Segment Start: Given records

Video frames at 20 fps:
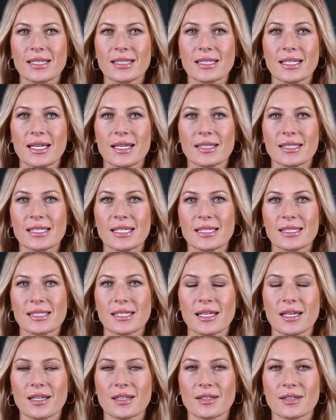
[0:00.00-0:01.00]
in
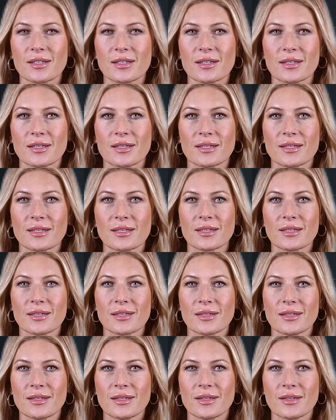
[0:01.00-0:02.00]
Camtasia,
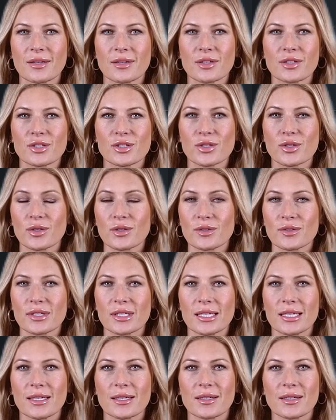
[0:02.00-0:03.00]
Control
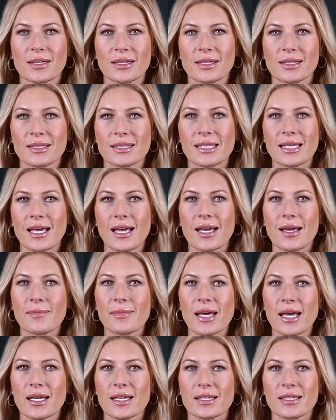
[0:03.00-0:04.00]
V. Tab
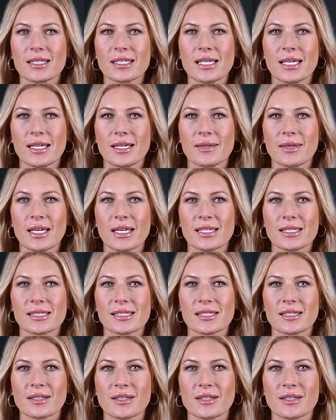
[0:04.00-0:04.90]
back in the database.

Segment End: Given records

_Work request:_
Type the records out again in full, exactly, with each picture omitted.

_Written response:_
Video frames at 20 fps:
[0:00.00-0:01.00]
in
[0:01.00-0:02.00]
Camtasia,
[0:02.00-0:03.00]
Control
[0:03.00-0:04.00]
V. Tab
[0:04.00-0:04.90]
back in the database.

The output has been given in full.